No salaries will be reduced, he said. If any salaries were above suggested maximums, these would be “redlined” and not given annual percentage raises, but this situation did not actually exist, Ortego said.
Phase 1 funded
With Tuesday’s vote, City Council adopted the complete pay plan and its recommendations in principle, but funded only the Phase 1 of the raises under the current, fiscal year 2016 budget.
In Phase 1, effective with checks issued April 29, the 171 or so city employees whose current pay is below the minimum recommended levels will get raises to the minimum levels. This phase alone is projected to cost $280,911 annually.
One example of the new rates is a recommended minimum salary for a police officer of $32,308, with a 43-hour work week. The city’s website shows a job posting for certified officers starting at $13.97 an hour, which indicates a previous annual rate of $31,237 at 43 hours a week.
Proposed Phases 2 and 3 would adjust salaries and wages of 272 employees to nearer the recommended midpoint levels, but subject to a formula for keeping the pay rates spread out rather than bringing them all to the exact midpoint.
Phase 2, the first half of the raise toward midpoint wages, is proposed to take effect in January 2017, and carries an approximate annual cost of $142,454.
Phase 3, the second half of the raise toward midpoint, is proposed to take effect in July 2017, and also carries an annual cost of $142,454.
This way, the total projected cost of $565,899 in pay increases would be phased in over fiscal years 2016, 2017 and 2018. Fiscal 2016 ends June 30, and fiscal 2017 begins July 1, 2016. None of the estimates include benefit costs.
Councilman Phil Boyum questioned whether the council had been given enough time to consider all of the recommendations in the final report, which members received three days before the meeting. But after assurances that funding was being committed only to Phase 1, and with other council members saying they were ready to approve, Boyum made the motion to do so.
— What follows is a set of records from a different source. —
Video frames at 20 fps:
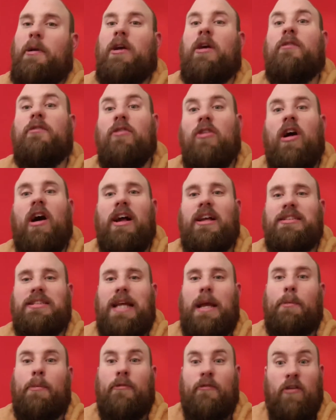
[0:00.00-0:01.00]
of
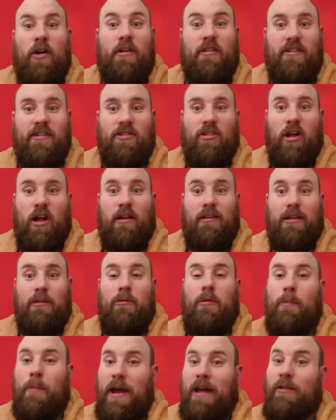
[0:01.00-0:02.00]
lightsaber versus
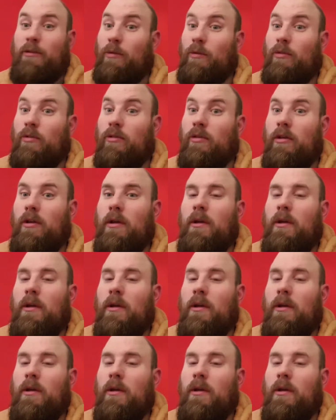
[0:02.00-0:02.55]
lightsaber battles.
The vote was 4-0, with Councilman Travis Chance absent, as he and his wife were expecting the birth of a baby.
‘A huge change’
In addition to pay rates, the plan changes some job titles. It also provides for a shift away from “premium pay” in which employees received raises for accumulating certifications and professional training, to “performance pay,” with merit raises potentially based on annual reviews, Ortego explained.
Mayor Jan Moore called the pay plan “a huge change,” for a city with a general fund budget smaller than those of most similar-sized cities, and said she hopes employees will appreciate this.
“I’m not going to sit here and tell you that I’m not a little nervous about this in the sense that we’re going to have to feel confident that we can support it and pay for it,” Moore said. “But I think our biggest asset in the city of Statesboro right now is our employees doing a tremendous job with less resources than our neighbors.”
The 1.5 percent raise that city employees gave up last year had an estimated price tag of $180,000. About $150,000 of that will now be distributed to all city employees as a $500 one-time bonus, also with the April 29 checks, Cheshire said. That way, he said, employees whose pay was already above the new minimums will also receive some extra money at this time.
The first phases of the new pay plan can be funded from other savings, including combining of jobs after recent vacancies, he said. The assistant water and sewer director replaced the retired director, the information technology and purchasing director positions have been combined, and some other new hires earn less than the people they replaced, Cheshire noted.
He said he does not plan to propose a tax increase for fiscal year 2016.